Y acaso lo más gracioso: “Allá por 1904, con los motores a explosión ya bastante desarrollados, decidí establecer en la bahía de Montecarlo un récord de velocidad en lancha. Yo disponía de la embarcación y la Fiat, fundada en 1899 y por tanto nueva en el mercado y con deseos de expansión, ponía el motor. Con esta condición: si yo lograba la plusmarca, no tenía que gastar un cobre. Si, en cambio, fracasaba, debía pagar los gastos. Dicho y hecho. Es más -continuó don Aarón-, la Fiat me dio para atender el motor a un mecánico muy avezado. Un hombre que corrió muchas carreras y al final se puso él mismo a fabricar automóviles. No recuerdo ahora su nombre…”

Activé mis neuronas y, para ayudarle, comencé tirando algunas referencias históricas:

-¿Nazzaro?
-¡No, no!
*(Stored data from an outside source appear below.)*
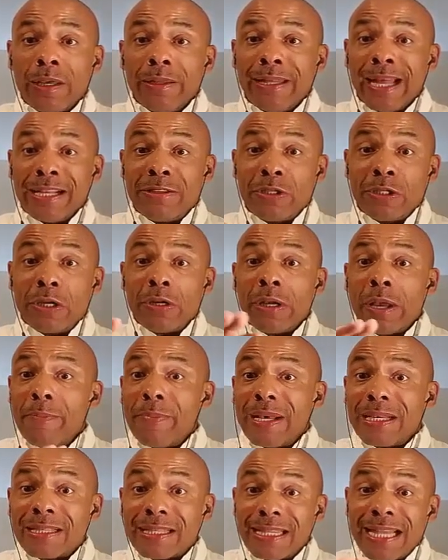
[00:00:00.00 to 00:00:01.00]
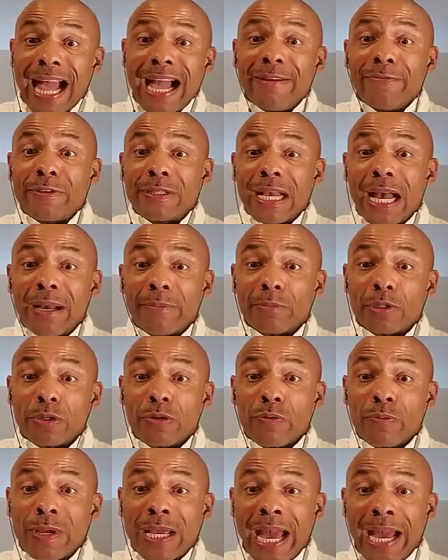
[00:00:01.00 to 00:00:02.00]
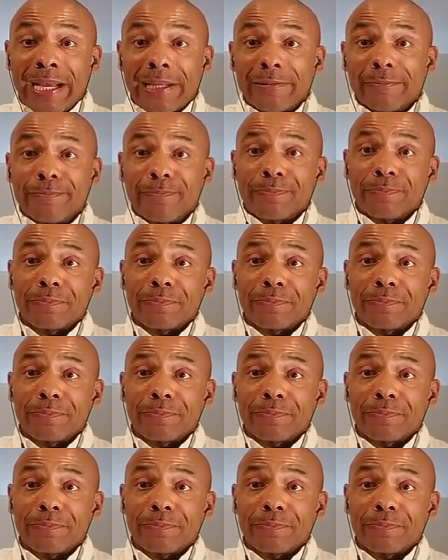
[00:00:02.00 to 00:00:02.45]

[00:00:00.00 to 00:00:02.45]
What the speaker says: that took him his lifetime to create.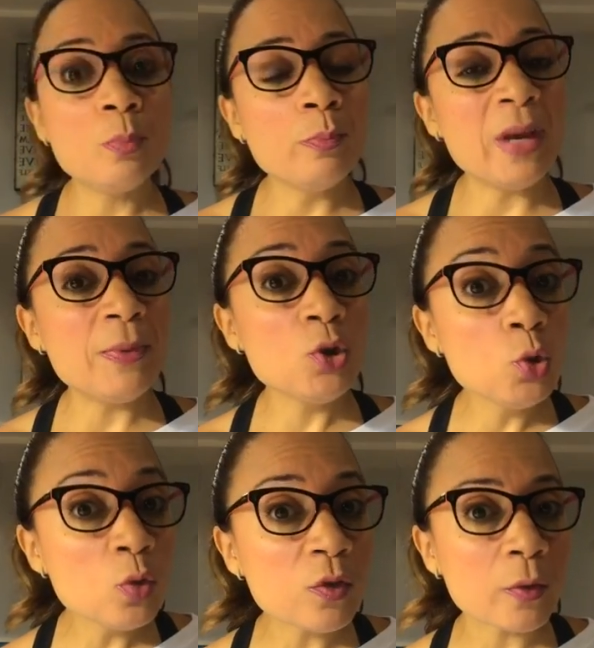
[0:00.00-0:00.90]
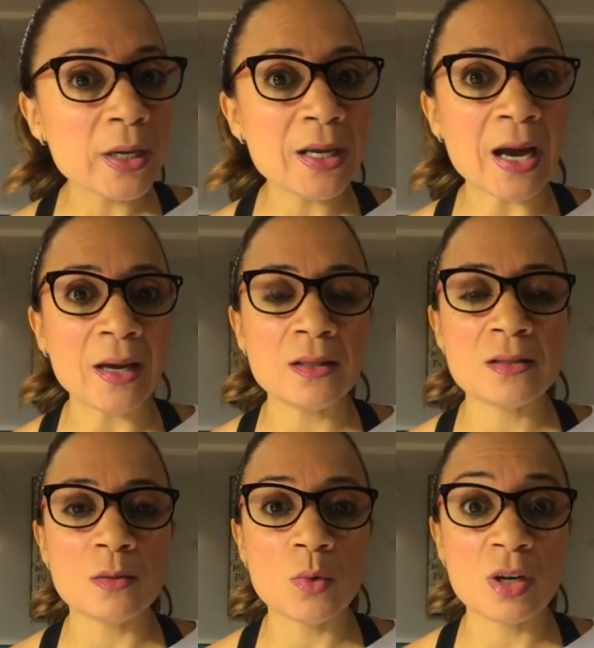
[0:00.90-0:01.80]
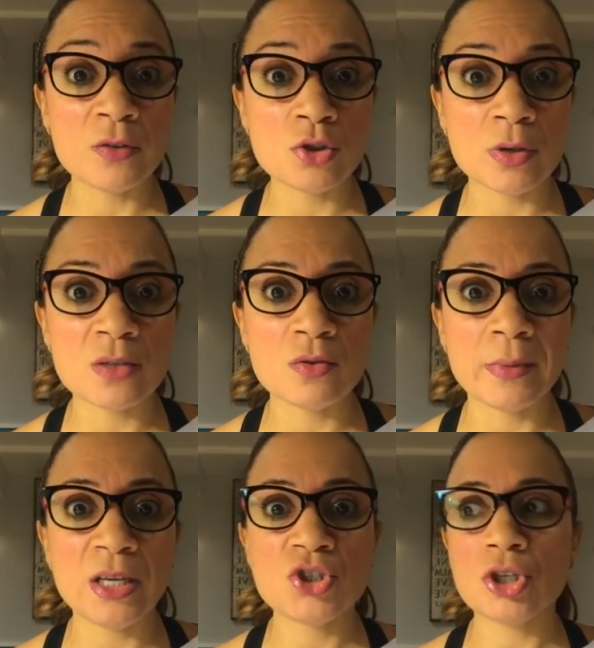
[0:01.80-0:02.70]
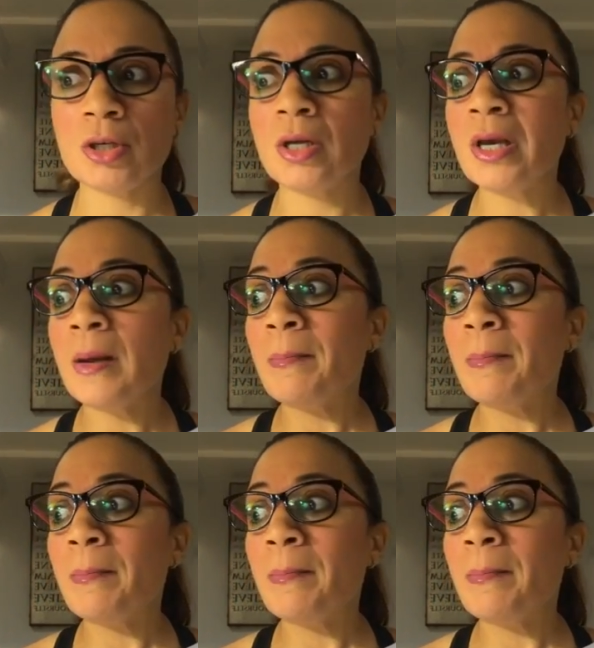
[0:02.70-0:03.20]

maybe you've already gotten somewhat of a transformation.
Uno que como digo tuvo su propia marca, rival hasta cierto punto de Fiat.
-¿Nuvolari, Varzi, Campari, Ascari? -seguí, ahora inseguro, con mi listado.
-¡Ninguno de estos! ¡El de los autos tan bonitos!
-¿Acaso Lancia? ¬me atreví.
-¡Ese mismo! ¡Lancia, Vincenzo Lancia!

De muchas otras cosas, después de tanto tiempo, ya no me acuerdo. Pero me fui de aquel encuentro – don Aarón falleció en 1965 – masticando para mí una frase: “Vincenzo Lancia, mangiagrasa de un multimillonario argentino…”

Y muchísimo tiempo después me enteré de por qué fue justamente Vincenzo Lancia a quien se designó: porque su padre, el Cavalier Giuseppe Lancia, había estado y hecho fortuna en Argentina, y por tanto, verosímilmente, Vincenzo hablaba algo o bastante bien el español.

Y termino este breve racconto como suelo cerrar muchos de mis escritos que se basan en una suposición: SEuO.

Jorge Newbery y Aarón Anchorena, sobre el globo Pampa con el que hicieron el cruce aéreo del Río de la Plata.

El Río San Juan y el parque del que Anchorena se anamoró al sobrevolar la costa uruguaya. El excéntrico millonario hizo construir la torre en homenaje a Sebastián Gaboto.

El muelle privado de Anchorena, en la Barra de San Juan. Aarón era un apasionado de la náutica y así conoció a Vincenzo Lancia.